Il y a quelque chose qui tient de l’urgence dans le cinéma brésilien. Un mélange entre danger omniprésent et sens de la fête, vibrations de la musique. L’ouverture de L’Agent secret de Kleber Mendonça Filho va dans ce sens. Un corps sur le sol, dans la poussière d’une station service. Une coccinelle jaune, un mouvement de caméra à la grue. Des policiers corrompus puis des hurluberlus en transe à l’approche du carnaval. Le décor est planté, entre fête et dictature.
Un film durant la dictature mais pas un film de dictature
Le pays Auriverde est marqué à jamais par la dictature militaire en place de 1964 à 1985. Un nombre incalculable de vies marquées, des mémoires chamboulées et des générations exorcisant encore cette période aujourd’hui. C’est le cas de Walter Salles et c’est aussi le cas de Kleber Mendonça Filho avec L’Agent secret, son 3e long-métrage de fiction réalisé en solo après Les Bruits de Recife (2012) et Aquarius (2016).

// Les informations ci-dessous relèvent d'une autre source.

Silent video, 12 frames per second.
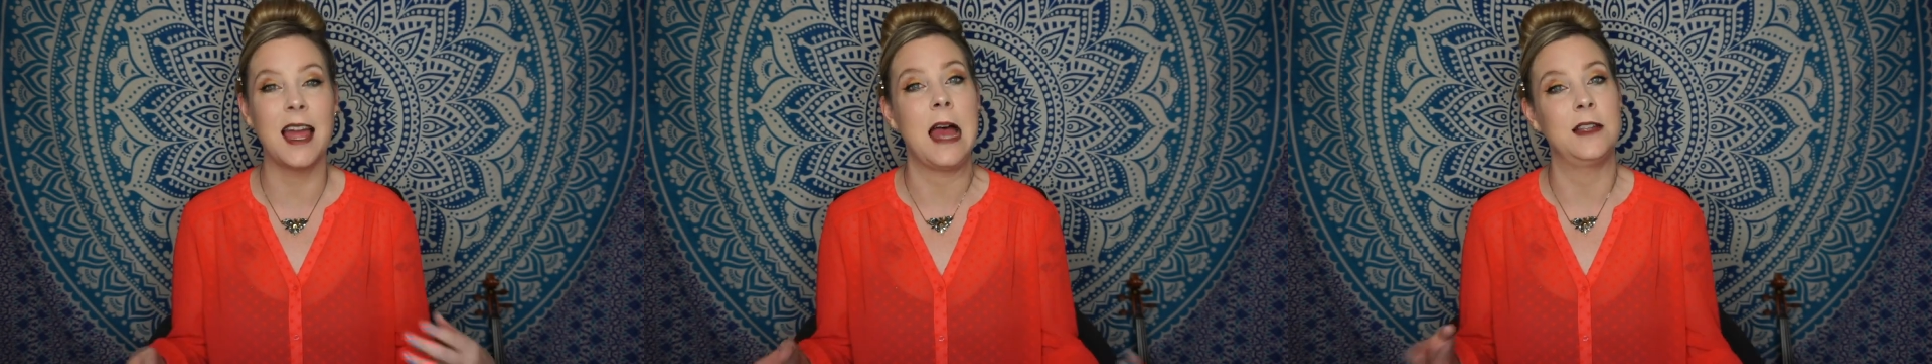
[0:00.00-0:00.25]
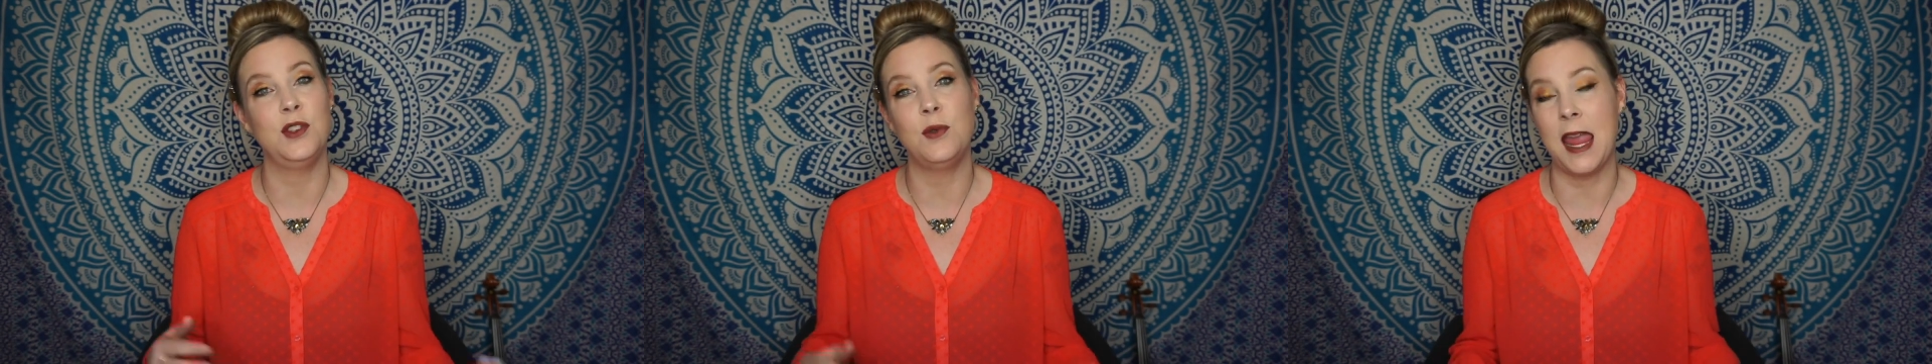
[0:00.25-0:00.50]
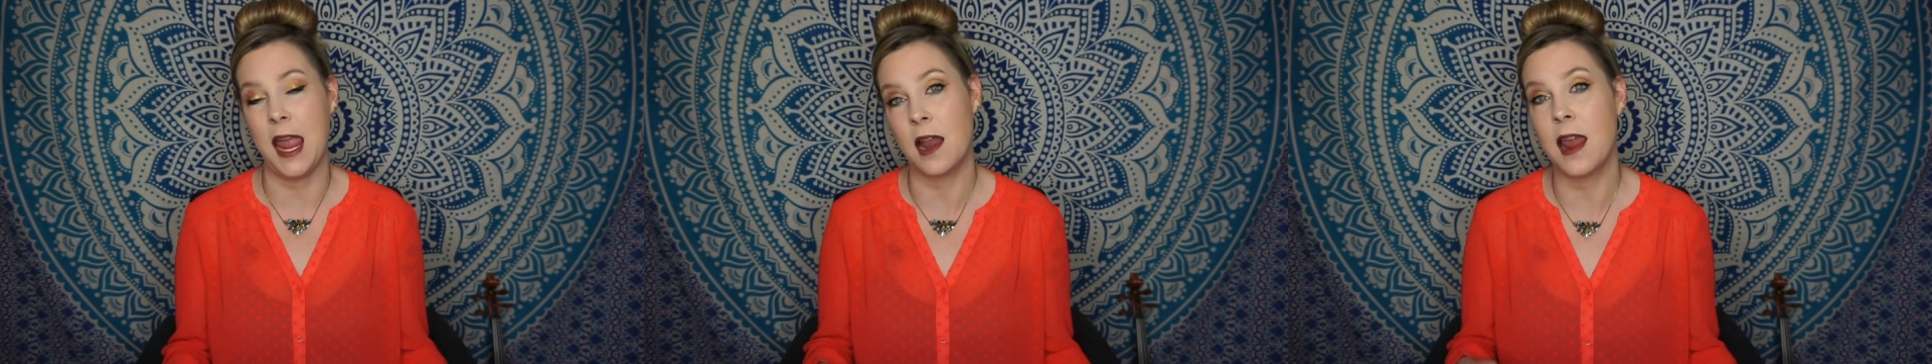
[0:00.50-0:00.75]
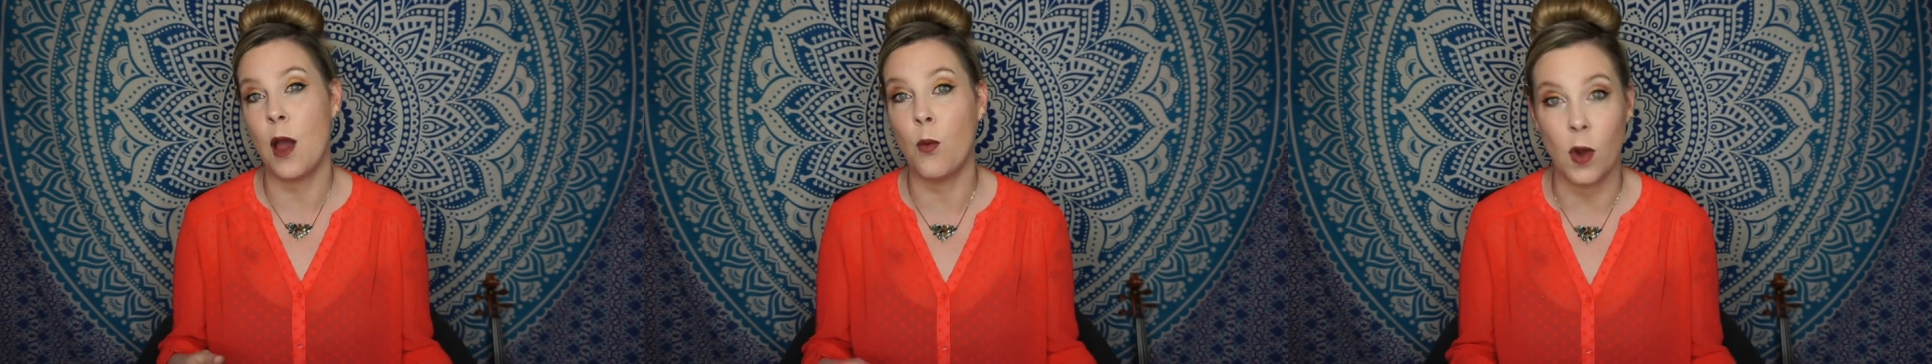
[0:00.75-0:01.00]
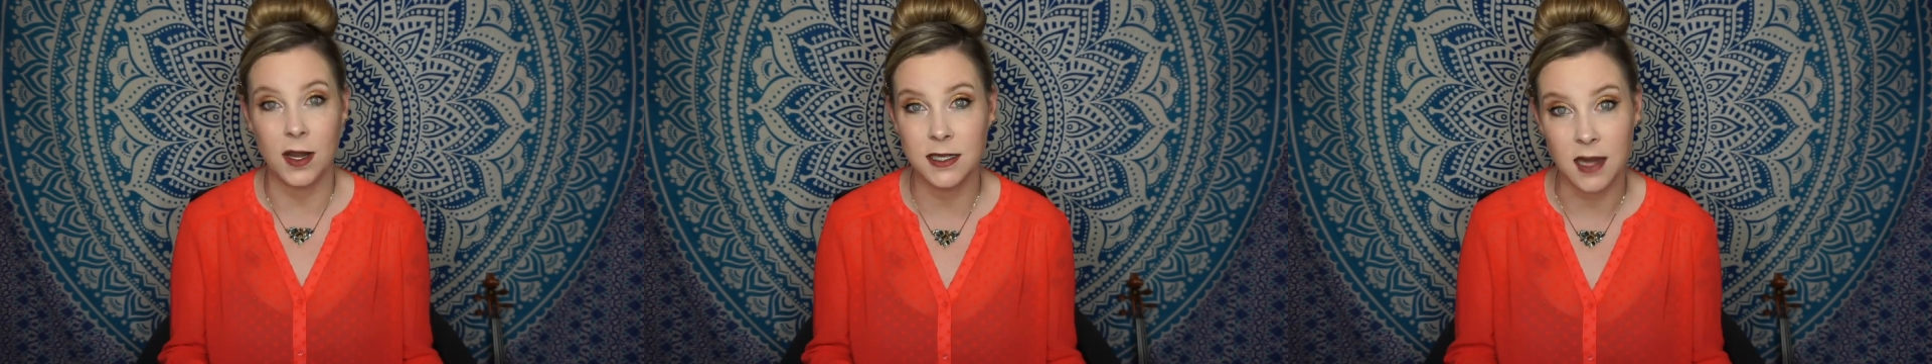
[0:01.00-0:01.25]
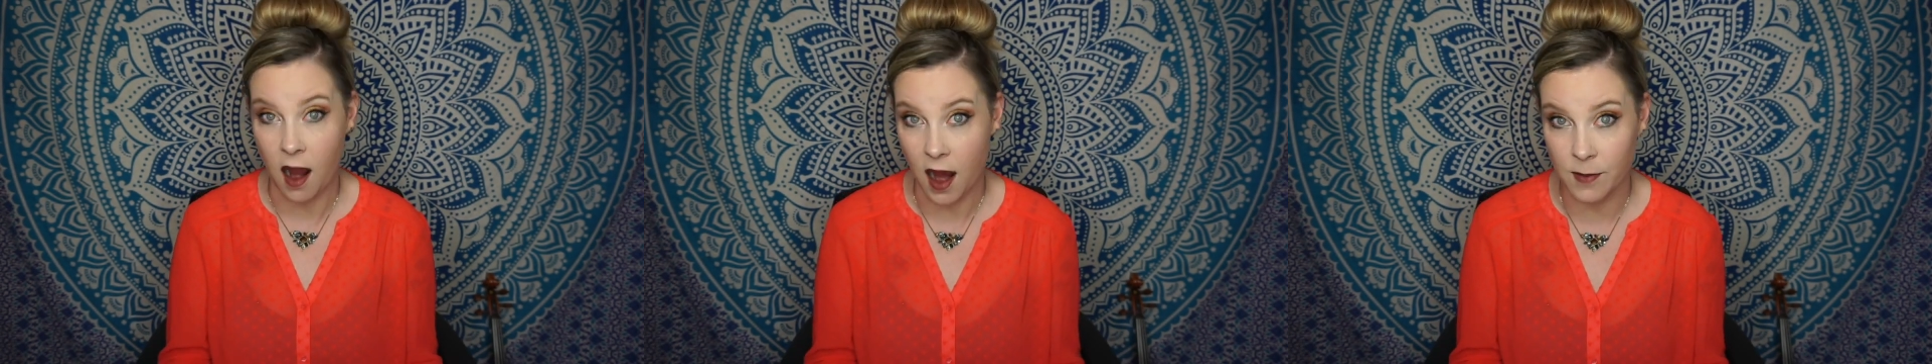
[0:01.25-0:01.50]
as you can at one
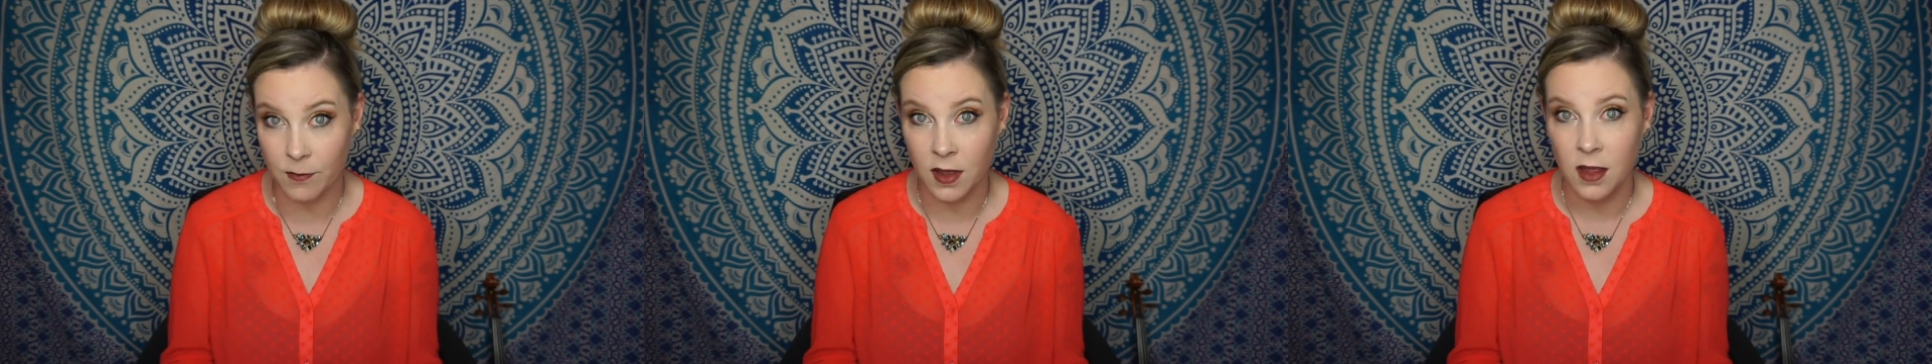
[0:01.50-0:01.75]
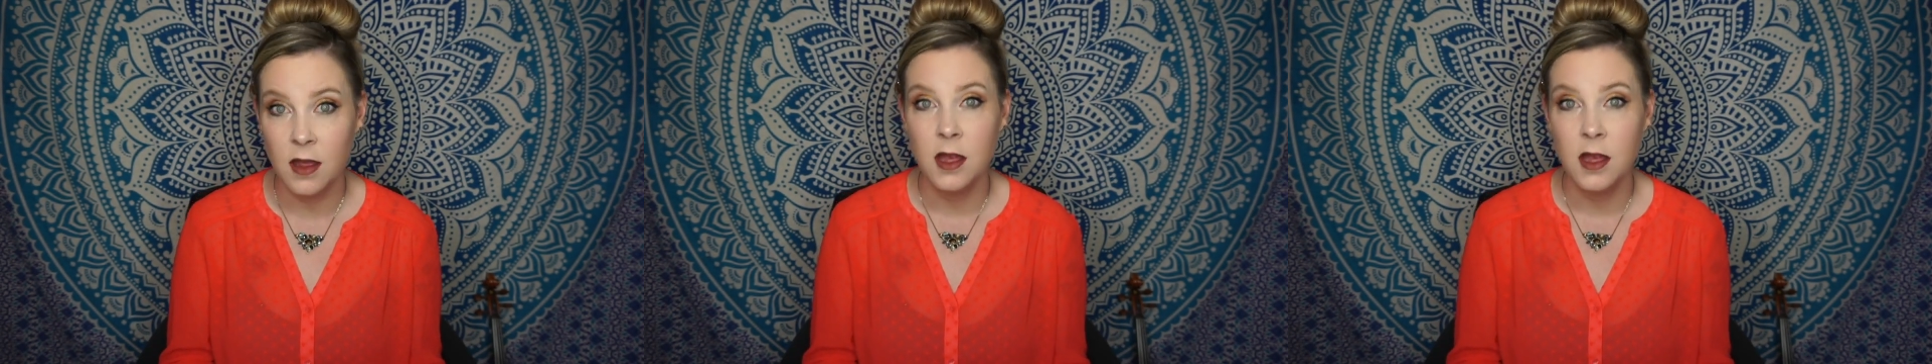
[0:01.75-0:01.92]
time.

Comme il en a l’habitude, celui qui est juste surnommé “Kleber” mêle plusieurs choses. Il y a plusieurs genres, du thriller au fantastique mais aussi des marottes qui lui sont chères. Le tout forme une mosaïque intime repartie du dernier Festival de Cannes avec le prix de la mise en scène et celui de l’interprétation masculine pour Wagner Moura.